Until then, he said, “Right now it’s just continuing to improve the kids we’re serving now.”

On a more short-term goal in Warsaw, he said, “Last year was our first year of a real focus on seventh- and eighth-graders, and this year we took another step in that direction. We’ve hired a Lakeview (Middle School) teacher, Todd Braddock, to be our middle school coordinator. We’re partnering with Lakeview. They’ve received a big grant, and some of his salary, and they’re going to pre-pay for 100 memberships for Lakeview students. We’re hoping to maybe see the middle school program grow.”

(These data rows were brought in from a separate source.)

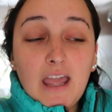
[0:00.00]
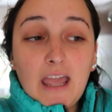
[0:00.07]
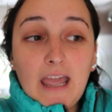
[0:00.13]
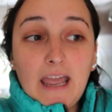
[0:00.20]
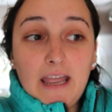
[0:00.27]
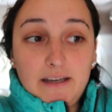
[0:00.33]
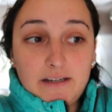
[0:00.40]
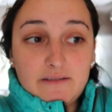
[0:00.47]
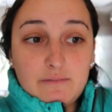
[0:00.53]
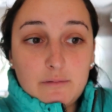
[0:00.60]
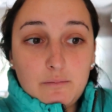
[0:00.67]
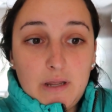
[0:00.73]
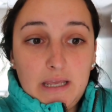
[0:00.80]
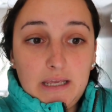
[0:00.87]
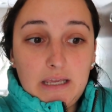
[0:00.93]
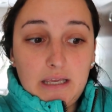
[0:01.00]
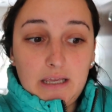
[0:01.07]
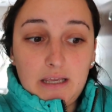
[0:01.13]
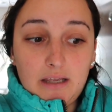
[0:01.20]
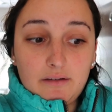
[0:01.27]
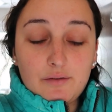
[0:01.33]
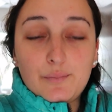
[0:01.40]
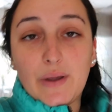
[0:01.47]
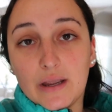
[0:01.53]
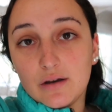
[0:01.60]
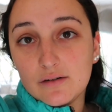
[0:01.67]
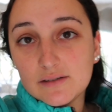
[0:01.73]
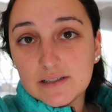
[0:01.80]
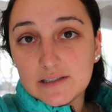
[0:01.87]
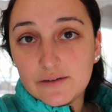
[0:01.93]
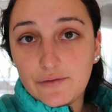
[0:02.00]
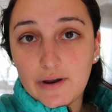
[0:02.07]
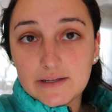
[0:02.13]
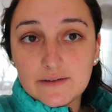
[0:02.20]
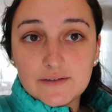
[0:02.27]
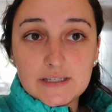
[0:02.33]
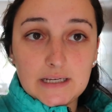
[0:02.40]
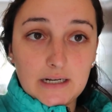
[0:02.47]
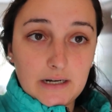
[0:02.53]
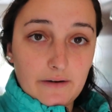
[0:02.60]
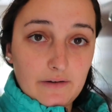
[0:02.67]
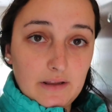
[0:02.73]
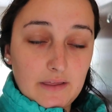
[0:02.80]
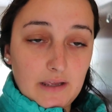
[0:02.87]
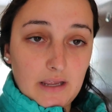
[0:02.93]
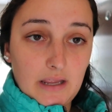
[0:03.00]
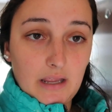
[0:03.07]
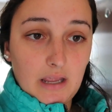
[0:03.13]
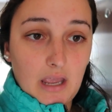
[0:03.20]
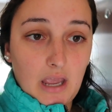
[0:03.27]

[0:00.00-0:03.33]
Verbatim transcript: And I've been making the bagels as you guys have seen and everything.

Last year, Furnivall said they saw 25 middle school students a day. This year, he’d like to see twice that number utilizing the BYC programs.

Another teacher from the high school was hired to work with students on “a lot of STEM (science, technology, engineering and math) stuff,” he said, including projects.

The Club’s biggest need is monetary donations.

He said they do serve meals Monday through Thursday, and it has some church groups, service clubs, businesses, restaurants that provide a meal a month. They prepare a meal, bring it in and interact with the kids, and Furnivall said that’s always a need.

Volunteers also are always a need. He said they often have volunteers from high school groups like National Honor Society and The Octagon Club helping out. He also cited Tommy Breading and “Super Volunteer” Ronnie Shoemaker as individuals who often come out to BYC to help.

“Any other individual who is interested in hanging out with kids, interacting, mentoring them – if you have interest in kids, we’re always looking out (for volunteers),” he said.

“We’re really excited about the future and couldn’t be more excited about 90 years, and we hope to be here for another 90,” Furnivall concluded.